DMARC failure caps your score at 59 (At Risk)
If your domain has no DMARC record, your score cannot exceed 59 — regardless of how well every other check performs. A missing DMARC record means anyone on the internet can send email impersonating your organization right now. No other passing check offsets that risk. One open door is all it takes.
This rule exists because security risk doesn't average out. A business with strong website encryption and no email impersonation protection is still one spoofed invoice away from a wire fraud loss.
What your score means
Scores map to four named bands. The band reflects the severity and combination of gaps found — not just the raw number.
What this score doesn't measure
CyberRate is an external scan — we read what's publicly visible. Your score does not reflect what's happening inside your organization. A business can score well on all six external checks and still have serious internal gaps. These are things no external tool can see:
Multi-factor authentication
Whether MFA is enforced across accounts and systems.
Endpoint protection
Antivirus, EDR, or device management on your team's computers.

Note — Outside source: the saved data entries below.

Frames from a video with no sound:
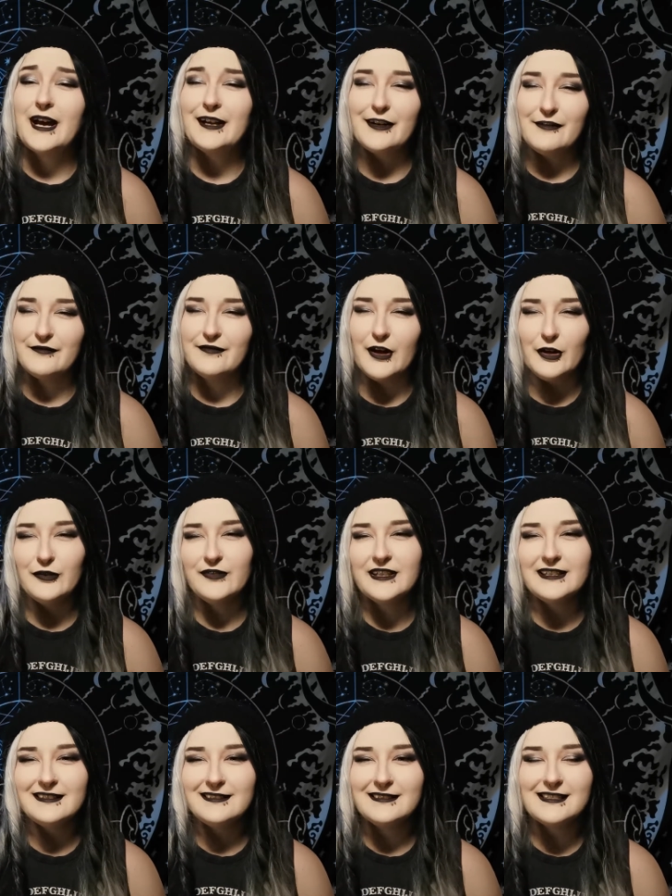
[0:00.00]
kind of
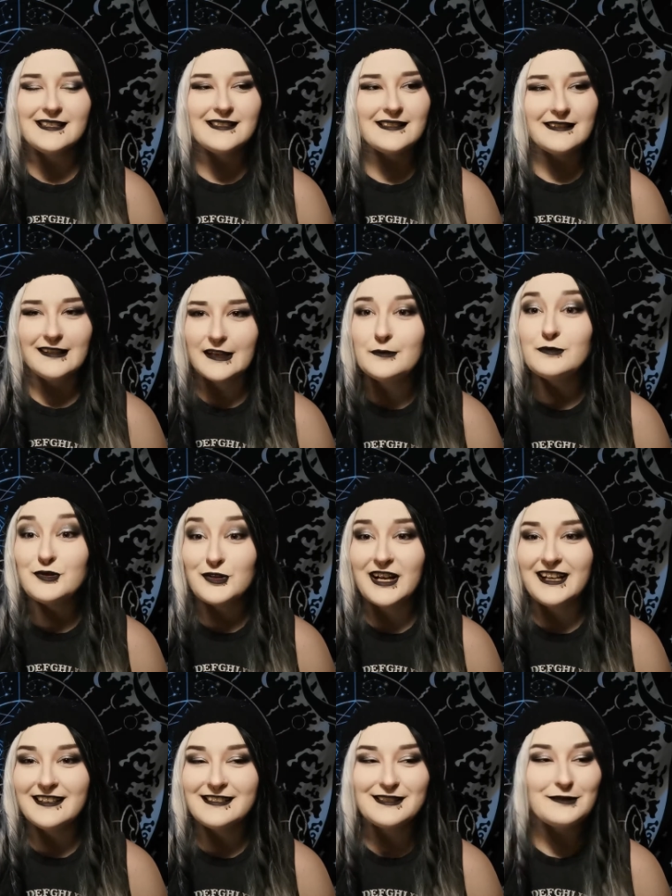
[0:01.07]
velvet slip
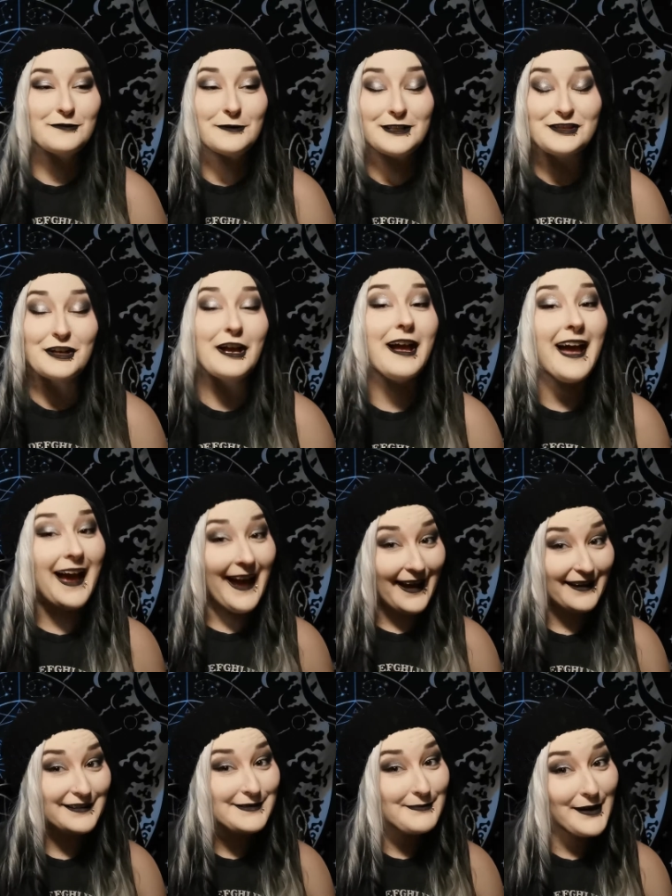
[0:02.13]
dress, which
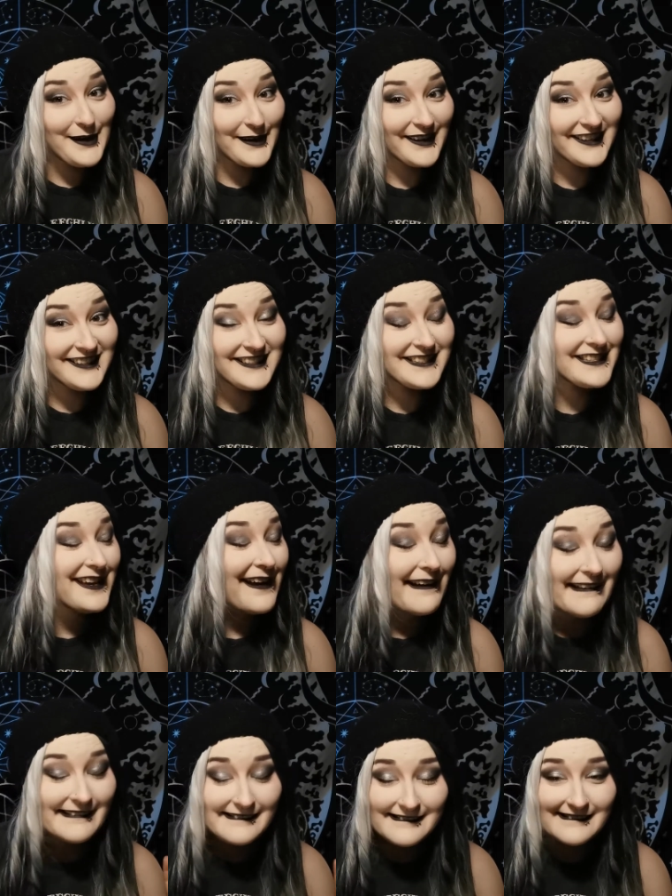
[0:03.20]
has pockets,
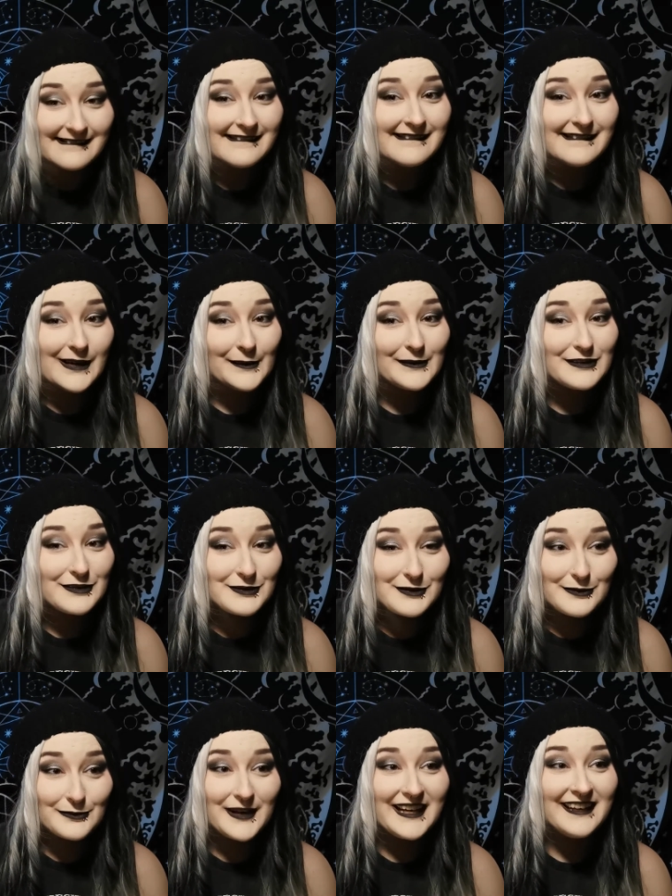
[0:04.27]
which is
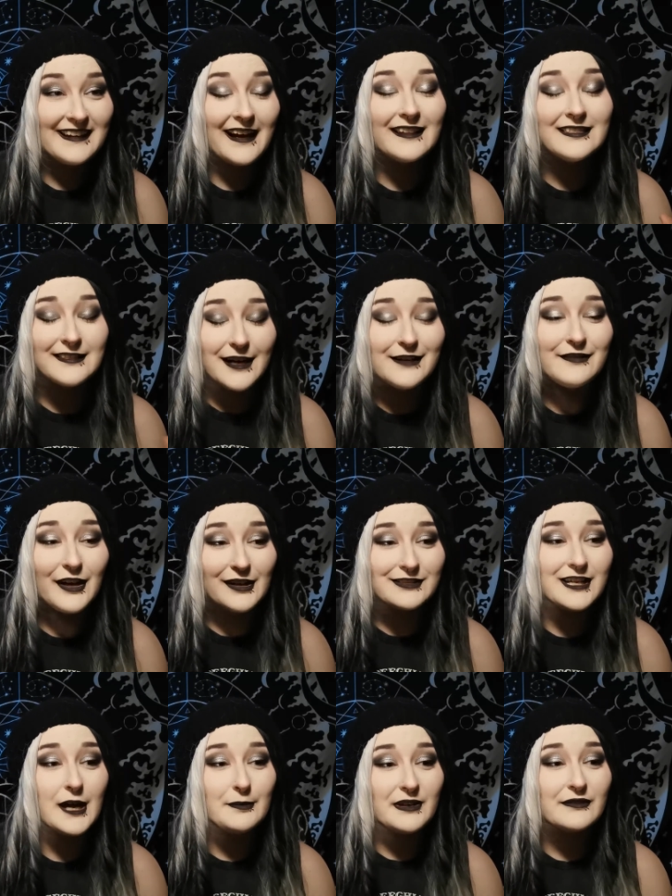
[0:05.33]
great. I love
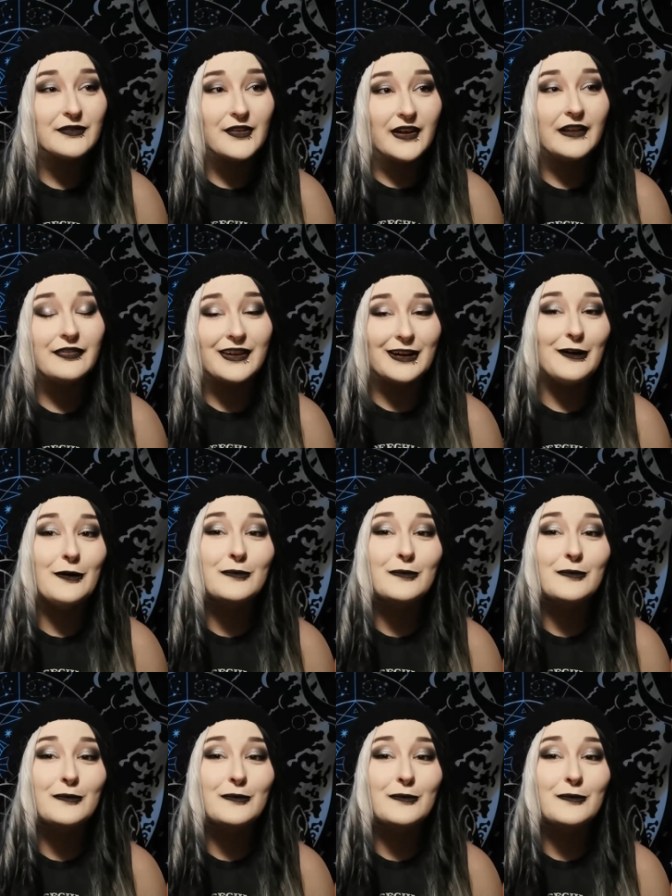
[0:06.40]
Hot Topic for that. They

Security awareness training
Whether your team can recognize phishing and social engineering.
Backup and recovery
Whether your data is backed up and recoverable after a ransomware attack.
Internal network security
Firewall configuration, network segmentation, access controls.
Password hygiene
Whether your team uses unique passwords or a password manager.
Offboarding controls
Whether departed employees still have access to your systems.
Wire transfer controls
Whether your team has a verification process before moving money.
A score of 85 with no MFA and no offboarding process is still a serious exposure — the score just can't see it. That's exactly what the free 30-minute review is for.
Why we ask for your email
We ask for your email address at the end of the scan to send you the full report — including the complete list of any breached accounts found and the plain-English fix for each finding. That's the only reason.
- ✓ We send your report to the address you provide. That's what you asked for.
- ✓ We don't sell your email address. Ever.
- ✓ We don't add you to marketing lists without your explicit opt-in.
- ✓ We don't share your email with third parties.
- ✓ The domain you scanned and your email are stored only to deliver your report and, if you opt in, to alert you when new breaches affect your domain.
- ✓ You can ask us to delete your data at any time by emailing us directly.
We're a local IT company in Bloomington. Our business runs on trust and referrals. Abusing your email address would be bad for our business and bad for our reputation. We have no interest in doing it.